The ZX virus had gotten loose. He didn’t know how and could only pray he’d donned his bio-suit in time to escape infection. At that exact moment, he knew an Alliance war cruiser was being dispatched to eradicate the station and all its inhabitants to prevent the possible spreading of the ZX virus into Alliance space. However, the warship was the least of his worries. He had much more immediate concerns to deal with.
The ZX virus was the ultimate achievement in bio-warfare. It was an airborne virus which not only spread like wildfire but was both fatal in the long term and caused those infected to become stricken with acute homicidal rage against all those around them until the virus eventually burned out the host’s body. The virus directly attached itself to a host’s neural system, causing an intense state of pain and madness; and now he was perhaps the only living soul on the station not to have already contracted it.
Aleks reached the entrance to the station’s bridge frantically typing his access codes into the locking panel on the door. He failed twice before he was able to force his trembling hands to stay steady enough to enter the codes. The huge, blast doors of the bridge finally dilated open before him, but he found the bridge empty of other survivors. However, it was obvious that someone had been here. The bridge looked like a war zone.

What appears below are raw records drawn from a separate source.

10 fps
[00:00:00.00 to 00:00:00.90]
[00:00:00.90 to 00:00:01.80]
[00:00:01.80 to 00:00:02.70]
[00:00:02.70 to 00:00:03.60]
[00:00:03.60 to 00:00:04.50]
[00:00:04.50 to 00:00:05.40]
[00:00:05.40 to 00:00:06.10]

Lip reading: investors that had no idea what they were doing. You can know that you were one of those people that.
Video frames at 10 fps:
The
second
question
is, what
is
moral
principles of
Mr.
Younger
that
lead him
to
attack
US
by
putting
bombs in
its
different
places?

Several small electrical fires raged amid the broken consoles and there were blood stains all over the walls and floor. Aleks rushed onto the bridge and locked the blast doors behind him.
He headed straight for the communications terminal. He realized at once it was destroyed beyond his ability to repair it. He was a doctor, not an engineer. He checked the station’s power core readings from another terminal that was still somewhat functional. It appeared the station’s fail-safe self-destruct mechanism hadn’t been activated. He quickly accessed its system and typed in the proper codes to prevent it from activating itself and sat down in the command chair. Tears ran down his already sweat-drenched cheeks as he wondered what in the hell he was going to do now. He thought of the escape pods but instantly discarded that idea. He didn’t want to gamble encountering infected members of the crew in their current state. Besides there were no habitable planets the pods could reach before their life support systems expired.

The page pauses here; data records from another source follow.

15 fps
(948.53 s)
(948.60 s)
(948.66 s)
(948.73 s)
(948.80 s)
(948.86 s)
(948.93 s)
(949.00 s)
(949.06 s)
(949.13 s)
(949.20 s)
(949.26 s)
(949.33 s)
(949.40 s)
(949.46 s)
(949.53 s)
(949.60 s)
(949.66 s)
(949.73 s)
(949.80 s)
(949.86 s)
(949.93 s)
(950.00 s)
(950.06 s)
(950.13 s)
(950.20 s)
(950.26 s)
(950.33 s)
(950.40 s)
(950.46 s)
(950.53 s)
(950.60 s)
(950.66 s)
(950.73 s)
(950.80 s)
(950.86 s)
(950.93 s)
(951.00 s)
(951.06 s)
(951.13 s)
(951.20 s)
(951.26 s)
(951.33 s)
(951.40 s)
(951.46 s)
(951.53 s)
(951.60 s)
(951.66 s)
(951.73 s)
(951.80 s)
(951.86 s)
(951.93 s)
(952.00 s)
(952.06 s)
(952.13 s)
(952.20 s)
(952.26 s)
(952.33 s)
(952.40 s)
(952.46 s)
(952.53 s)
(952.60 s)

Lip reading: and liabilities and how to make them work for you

Aleks jumped as something or someone slammed against the outer side of the bridge’s blast doors. He rushed over to the security console as whatever it was struck the doors a second time sending a loud boom reverberating throughout the bridge. On the console’s monitor he saw Lieutenant Burke standing outside the doors to the bridge staring up at the security camera. The man was smiling though his left arm dangled limply at his side, obviously dislocated and fractured from his assault on the blast doors. Then, for no apparent reason, Burke threw his head back and screamed at the top of his lungs and hurled himself at the doors once more. Aleks could hear the crunching sound of bone smashing against metal.

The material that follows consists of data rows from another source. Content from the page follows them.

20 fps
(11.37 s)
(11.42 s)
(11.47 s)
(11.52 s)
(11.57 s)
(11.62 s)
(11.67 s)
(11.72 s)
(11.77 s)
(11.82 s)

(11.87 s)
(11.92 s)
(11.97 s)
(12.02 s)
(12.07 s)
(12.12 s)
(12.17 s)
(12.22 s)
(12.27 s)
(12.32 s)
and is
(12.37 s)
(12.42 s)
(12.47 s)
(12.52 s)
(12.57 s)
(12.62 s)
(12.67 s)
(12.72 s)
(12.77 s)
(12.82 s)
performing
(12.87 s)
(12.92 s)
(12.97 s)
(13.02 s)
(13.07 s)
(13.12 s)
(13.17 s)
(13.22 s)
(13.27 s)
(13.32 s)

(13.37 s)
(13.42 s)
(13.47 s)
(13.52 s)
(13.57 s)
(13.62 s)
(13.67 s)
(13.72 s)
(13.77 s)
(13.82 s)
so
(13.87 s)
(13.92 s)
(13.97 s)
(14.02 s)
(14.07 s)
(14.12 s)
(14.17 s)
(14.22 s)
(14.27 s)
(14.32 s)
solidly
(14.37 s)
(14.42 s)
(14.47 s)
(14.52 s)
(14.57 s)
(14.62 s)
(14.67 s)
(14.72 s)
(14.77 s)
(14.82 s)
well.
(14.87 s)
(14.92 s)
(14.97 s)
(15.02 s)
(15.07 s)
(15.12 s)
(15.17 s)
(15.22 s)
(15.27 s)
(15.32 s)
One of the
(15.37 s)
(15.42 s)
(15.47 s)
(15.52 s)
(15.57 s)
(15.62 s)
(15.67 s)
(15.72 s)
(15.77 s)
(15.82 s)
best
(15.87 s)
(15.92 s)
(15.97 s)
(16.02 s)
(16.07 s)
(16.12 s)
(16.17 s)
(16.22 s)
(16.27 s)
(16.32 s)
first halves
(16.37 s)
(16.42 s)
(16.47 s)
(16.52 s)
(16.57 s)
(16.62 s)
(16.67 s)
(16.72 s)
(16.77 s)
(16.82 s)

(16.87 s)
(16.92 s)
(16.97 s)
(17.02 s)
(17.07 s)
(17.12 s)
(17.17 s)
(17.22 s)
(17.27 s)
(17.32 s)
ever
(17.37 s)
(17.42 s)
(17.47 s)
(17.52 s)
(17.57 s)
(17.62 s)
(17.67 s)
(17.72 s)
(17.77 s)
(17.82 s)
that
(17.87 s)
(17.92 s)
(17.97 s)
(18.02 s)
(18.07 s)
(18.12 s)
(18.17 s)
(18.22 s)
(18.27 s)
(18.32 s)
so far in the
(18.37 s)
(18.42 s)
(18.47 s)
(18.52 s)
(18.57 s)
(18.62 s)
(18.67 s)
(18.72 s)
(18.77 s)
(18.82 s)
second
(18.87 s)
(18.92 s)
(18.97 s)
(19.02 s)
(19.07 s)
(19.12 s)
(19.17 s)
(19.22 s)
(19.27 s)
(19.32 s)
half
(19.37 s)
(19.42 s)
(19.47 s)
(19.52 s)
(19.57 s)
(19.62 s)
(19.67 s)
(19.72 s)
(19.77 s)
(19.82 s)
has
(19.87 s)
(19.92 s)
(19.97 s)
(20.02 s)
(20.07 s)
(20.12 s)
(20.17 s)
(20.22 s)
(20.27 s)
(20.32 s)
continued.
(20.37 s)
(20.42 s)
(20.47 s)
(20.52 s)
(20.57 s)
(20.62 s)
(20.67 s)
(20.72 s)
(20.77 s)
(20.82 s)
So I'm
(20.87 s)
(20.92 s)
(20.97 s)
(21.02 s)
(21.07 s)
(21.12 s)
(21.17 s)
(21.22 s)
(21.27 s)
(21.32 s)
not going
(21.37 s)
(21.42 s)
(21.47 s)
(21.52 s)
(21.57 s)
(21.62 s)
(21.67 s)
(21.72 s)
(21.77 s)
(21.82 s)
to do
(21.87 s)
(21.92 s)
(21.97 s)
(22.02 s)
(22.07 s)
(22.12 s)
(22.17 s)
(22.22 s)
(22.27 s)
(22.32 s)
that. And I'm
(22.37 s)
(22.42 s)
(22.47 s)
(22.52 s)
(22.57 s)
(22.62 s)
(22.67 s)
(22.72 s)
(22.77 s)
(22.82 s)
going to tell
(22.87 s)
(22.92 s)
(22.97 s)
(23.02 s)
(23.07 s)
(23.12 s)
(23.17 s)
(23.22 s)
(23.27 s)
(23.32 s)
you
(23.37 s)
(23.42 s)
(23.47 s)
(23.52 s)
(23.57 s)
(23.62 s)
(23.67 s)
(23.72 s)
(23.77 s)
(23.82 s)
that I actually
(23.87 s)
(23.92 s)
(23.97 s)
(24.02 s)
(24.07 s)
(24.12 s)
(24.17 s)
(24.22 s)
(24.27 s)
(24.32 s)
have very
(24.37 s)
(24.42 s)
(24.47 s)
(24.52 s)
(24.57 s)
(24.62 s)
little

Aleks flipped off the monitor. He couldn’t take looking at Burke anymore. He sank back into the command chair and knew what had to be done. There wasn’t going to be any escape for him. He had sealed his fate when he had signed on to be a part of the research team here developing the virus. He flipped open the access to the self-destruct device again and withdrew the codes he had entered. He watched as the device came to life and its timer began to tick down from thirty seconds he’d set it at. Aleks closed his eyes and waited.
The research station lit up the stars as its power core overloaded and it sparkled in the void like a fireworks display as explosions ripped through every inch of its mass.